I took a pretty box for him in Giles Chalfont, a mile from me, of which I gave him notice, and intended to have waited on him and seen him well settled, but was prevented by that imprisonment.

But now being released and returned home, I soon made a visit to him, to welcome him into the country.

After some common discourse had passed between us, he called for a manuscript of his, which, having brought, he delivered to me, bidding me take it home with me and read it at my leisure, and when I had so done return it to him, with my judgment thereupon." Now, what does the reader think young Ellwood carried in his gray coat pocket across the dikes and hedges and through the green lanes of Giles Chalfont that autumn day?
Let us look farther "When I came home, and had set myself to read it, I found it was that excellent poem which he entitled _Paradise Lost_.
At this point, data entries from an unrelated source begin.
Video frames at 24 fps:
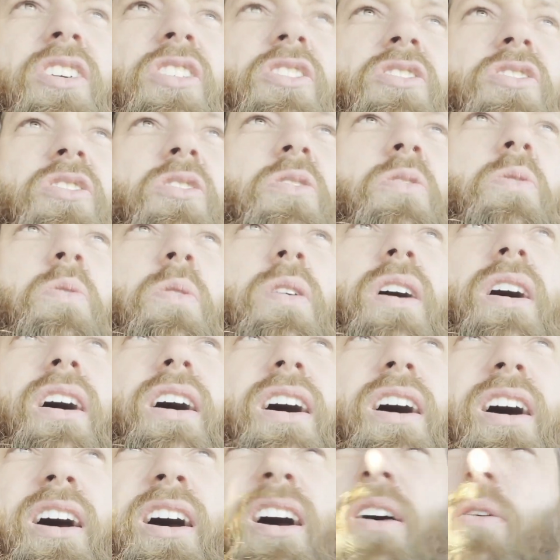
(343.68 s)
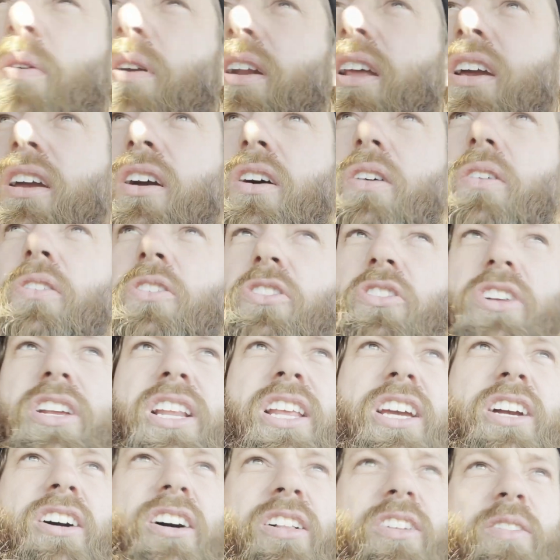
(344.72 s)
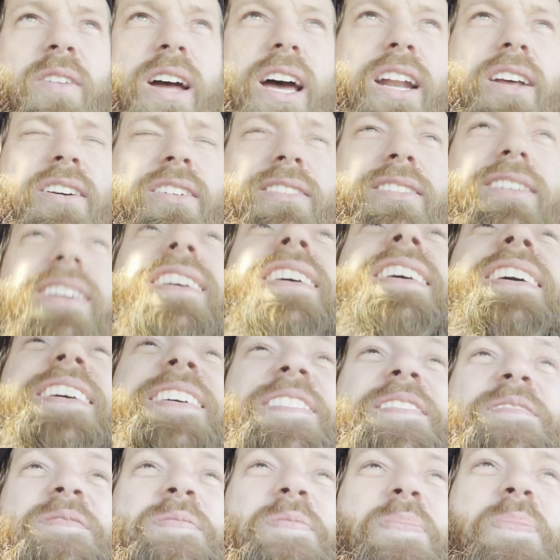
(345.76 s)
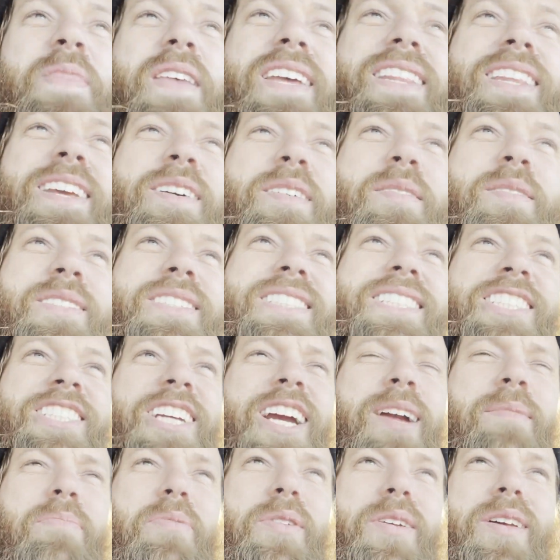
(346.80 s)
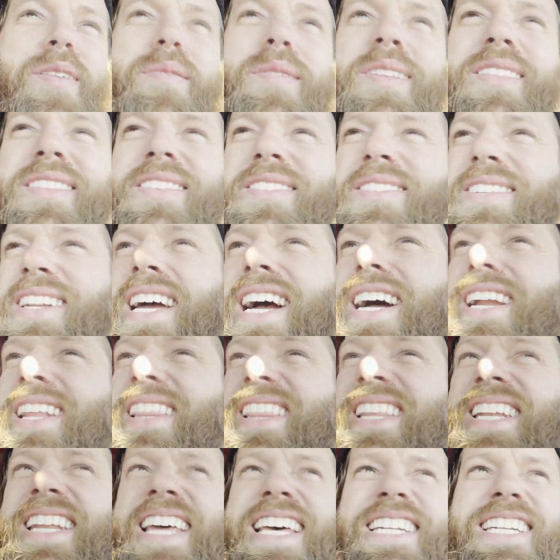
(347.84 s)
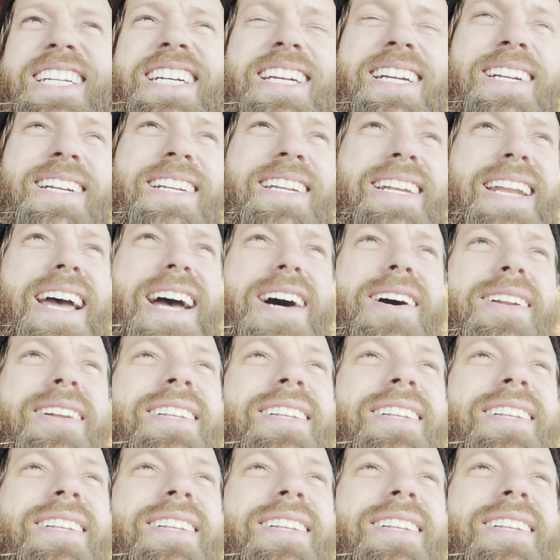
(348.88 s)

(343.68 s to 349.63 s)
to, where'd I go? Greeley, Colorado. And there was a checkpoint I went through down in the desert, down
After I had, with the best attention, read it through, I made him another visit; and, returning his book with due acknowledgment of the favor he had done me in communicating it to me, he asked me how I liked it and what I thought of it, which I modestly but freely told him; and, after some farther discourse about it, I pleasantly said to him, 'Thou hast said much here of Paradise Lost; what hast thou to say of Paradise Found ?' He made me no answer, but sat some time in a muse; then brake off that discourse, and fell upon another subject." "I modestly but freely told him what I thought" of Paradise Lost! What he told him remains a mystery.